● Work request
In the material below, print every line exactly and omit the pictures.

● Exercise materials
——————————

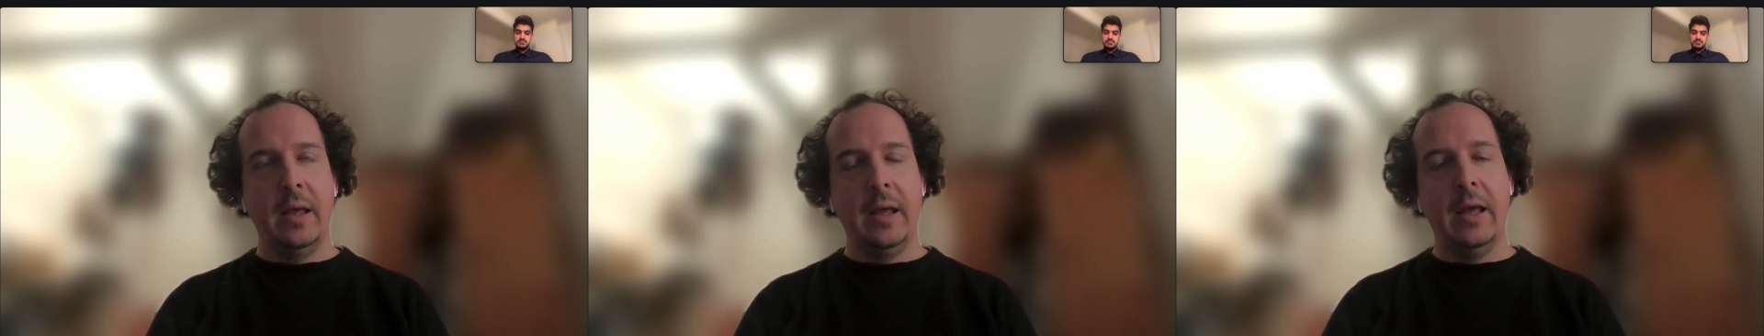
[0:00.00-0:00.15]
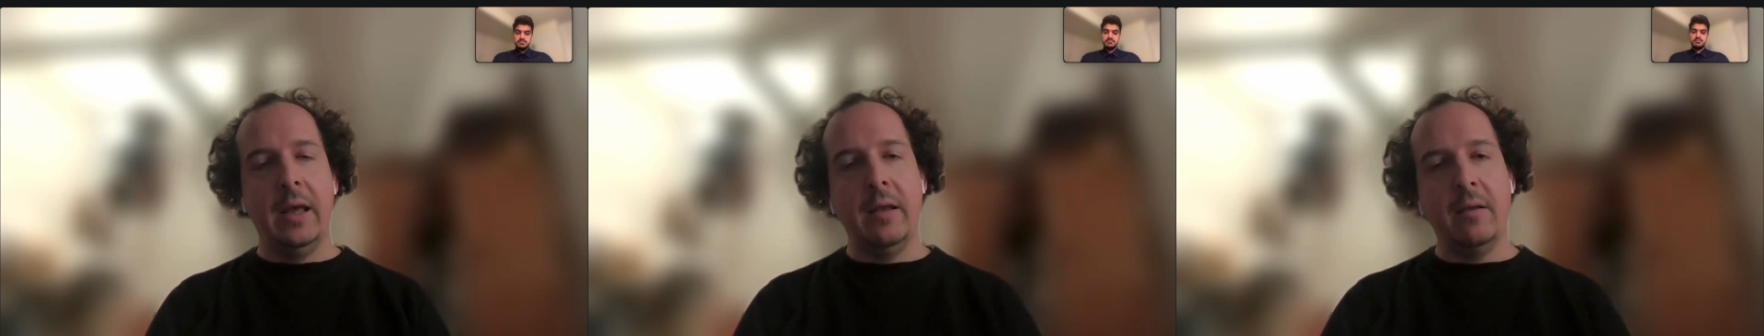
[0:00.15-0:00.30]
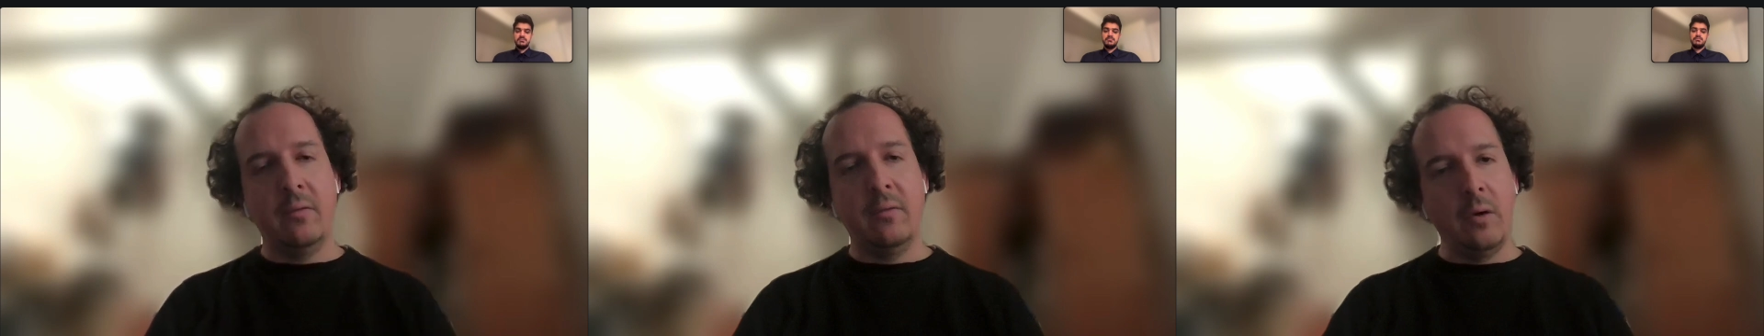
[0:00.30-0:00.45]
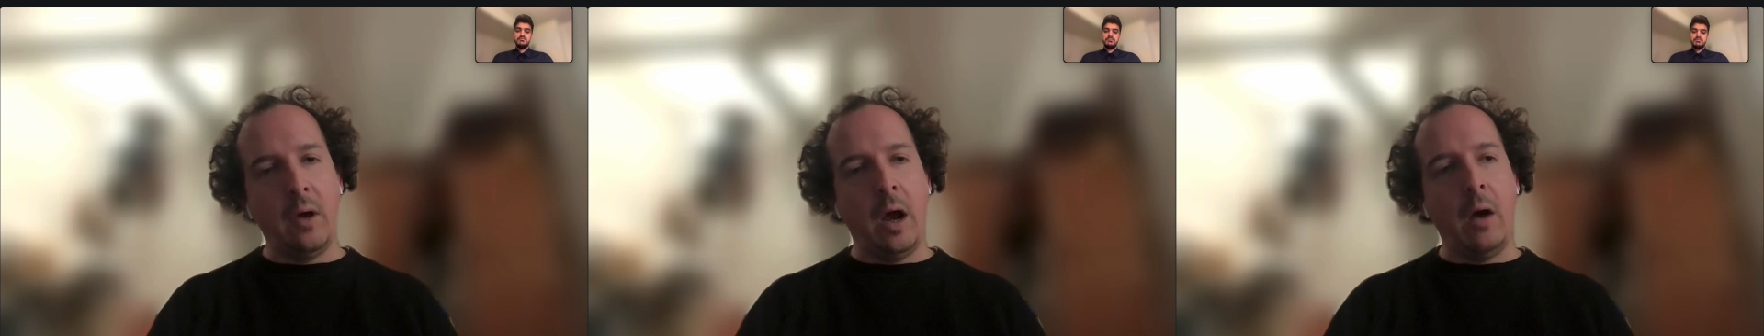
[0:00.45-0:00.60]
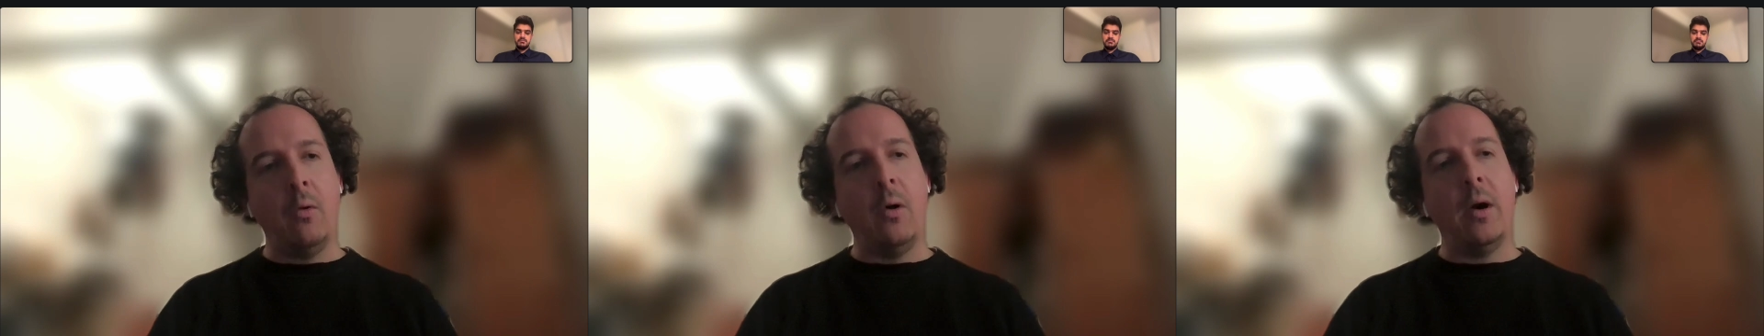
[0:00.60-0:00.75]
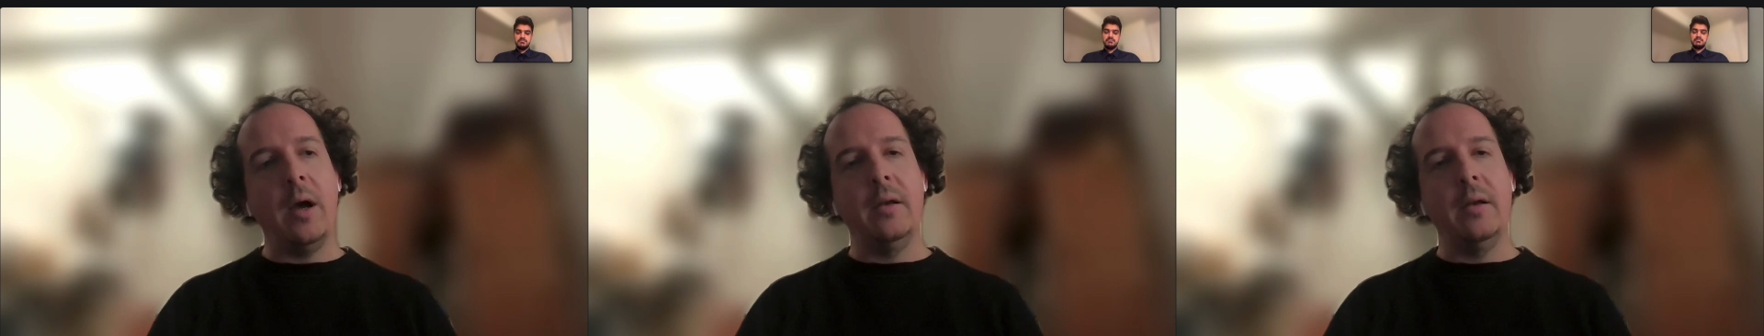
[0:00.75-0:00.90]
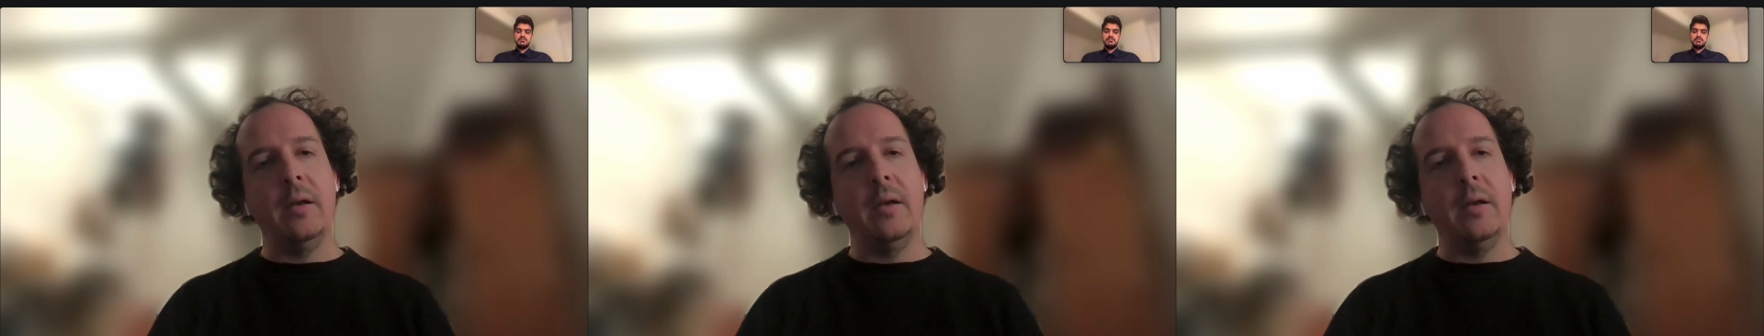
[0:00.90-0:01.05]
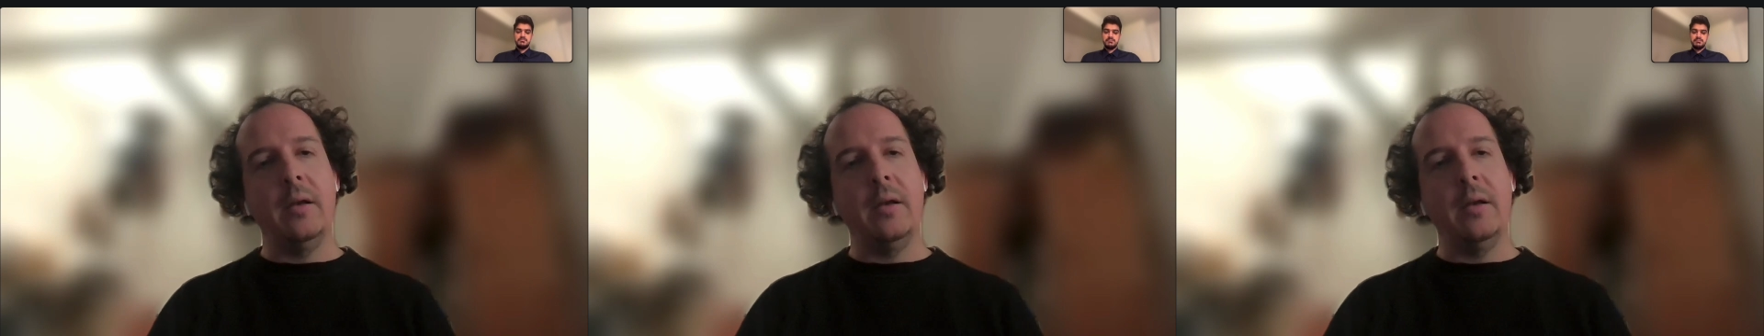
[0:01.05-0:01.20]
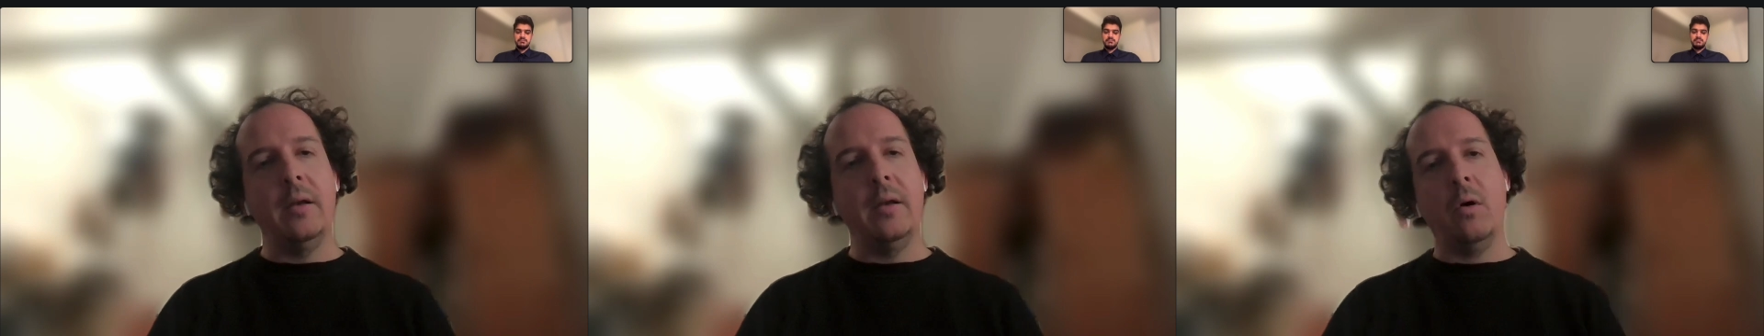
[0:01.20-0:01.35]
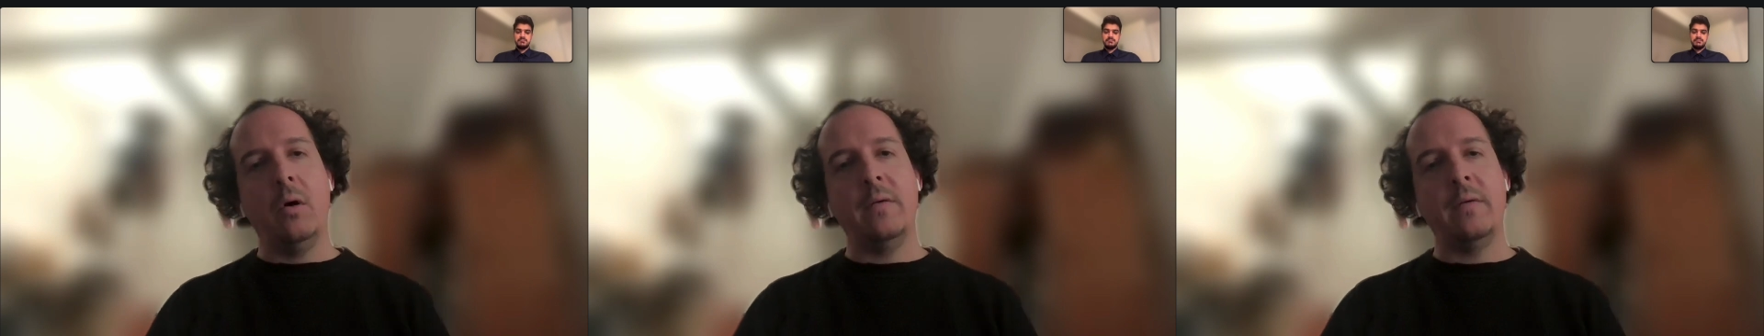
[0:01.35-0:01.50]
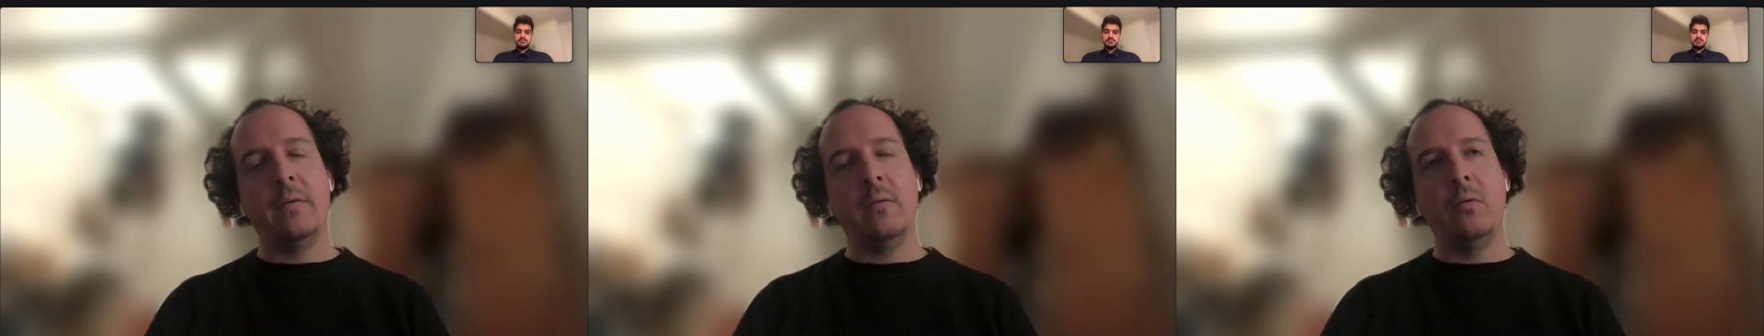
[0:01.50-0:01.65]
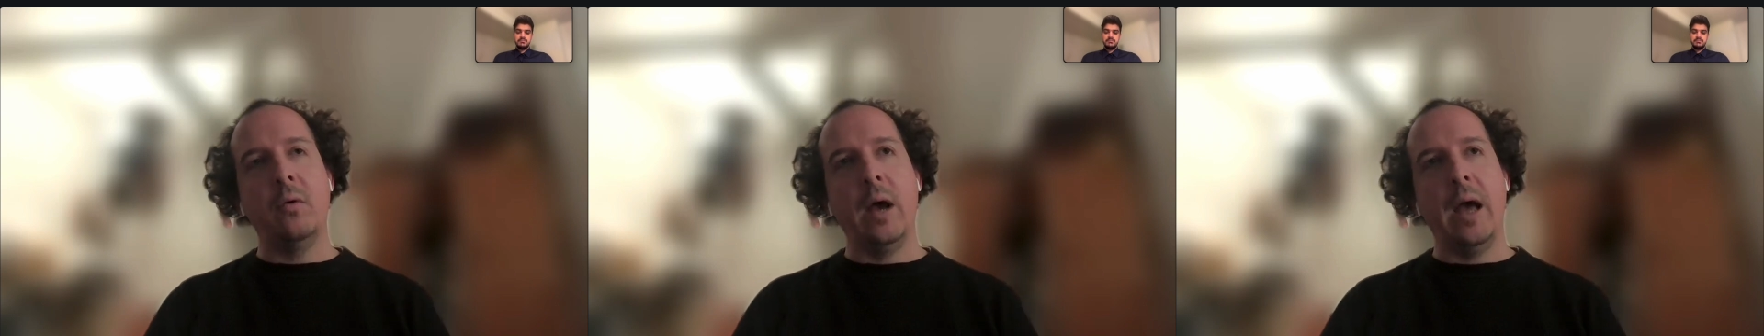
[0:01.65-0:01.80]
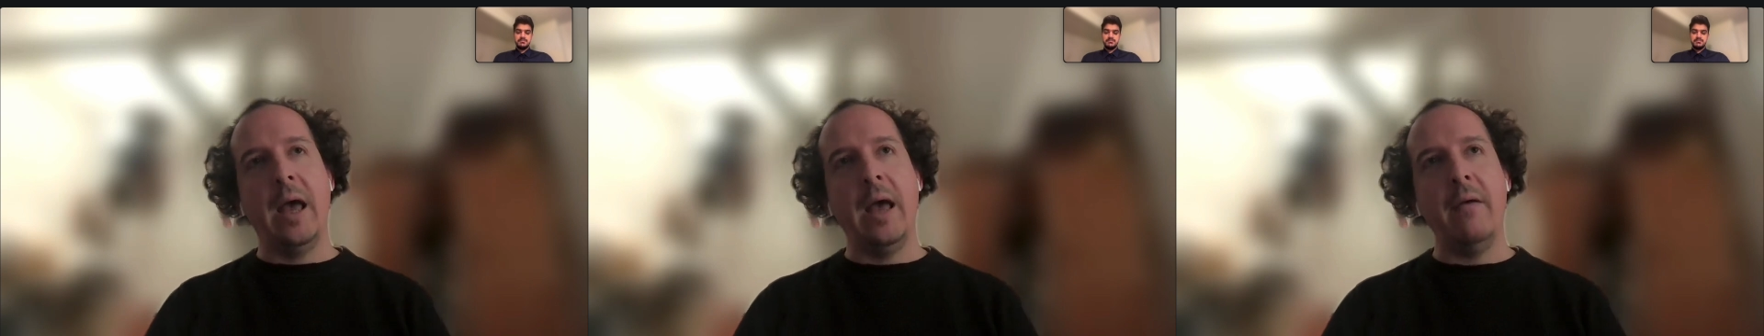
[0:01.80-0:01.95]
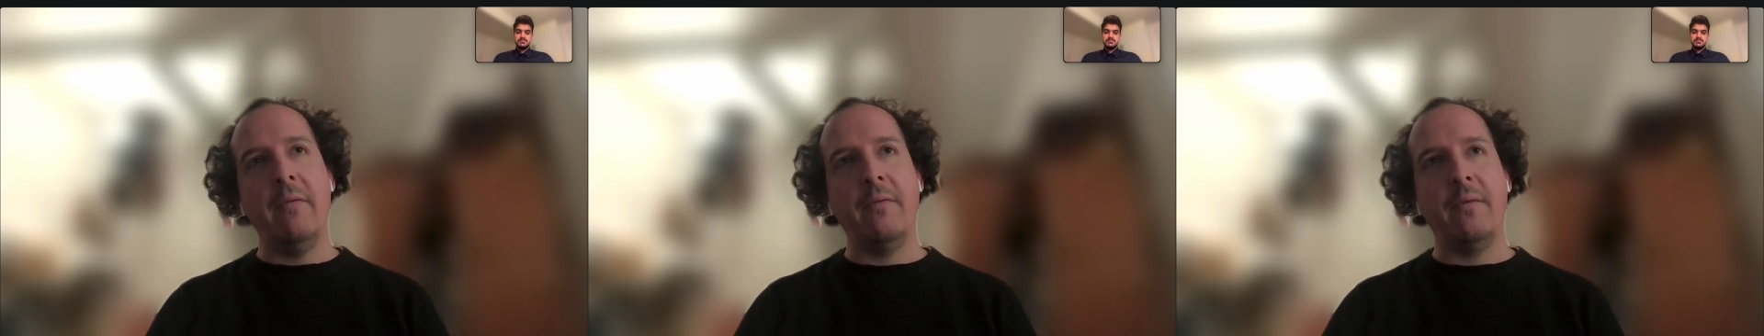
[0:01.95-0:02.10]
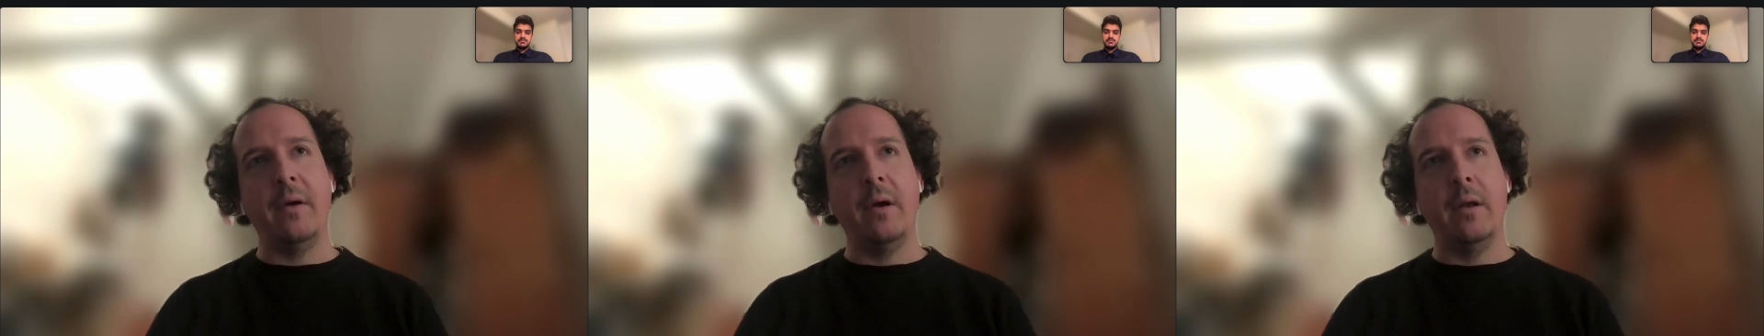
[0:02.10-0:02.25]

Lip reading: And our idea was to have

——————————

● Problem solution
[0:00.00-0:00.15]
[0:00.15-0:00.30]
[0:00.30-0:00.45]
[0:00.45-0:00.60]
[0:00.60-0:00.75]
[0:00.75-0:00.90]
[0:00.90-0:01.05]
[0:01.05-0:01.20]
[0:01.20-0:01.35]
[0:01.35-0:01.50]
[0:01.50-0:01.65]
[0:01.65-0:01.80]
[0:01.80-0:01.95]
[0:01.95-0:02.10]
[0:02.10-0:02.25]

Lip reading: And our idea was to have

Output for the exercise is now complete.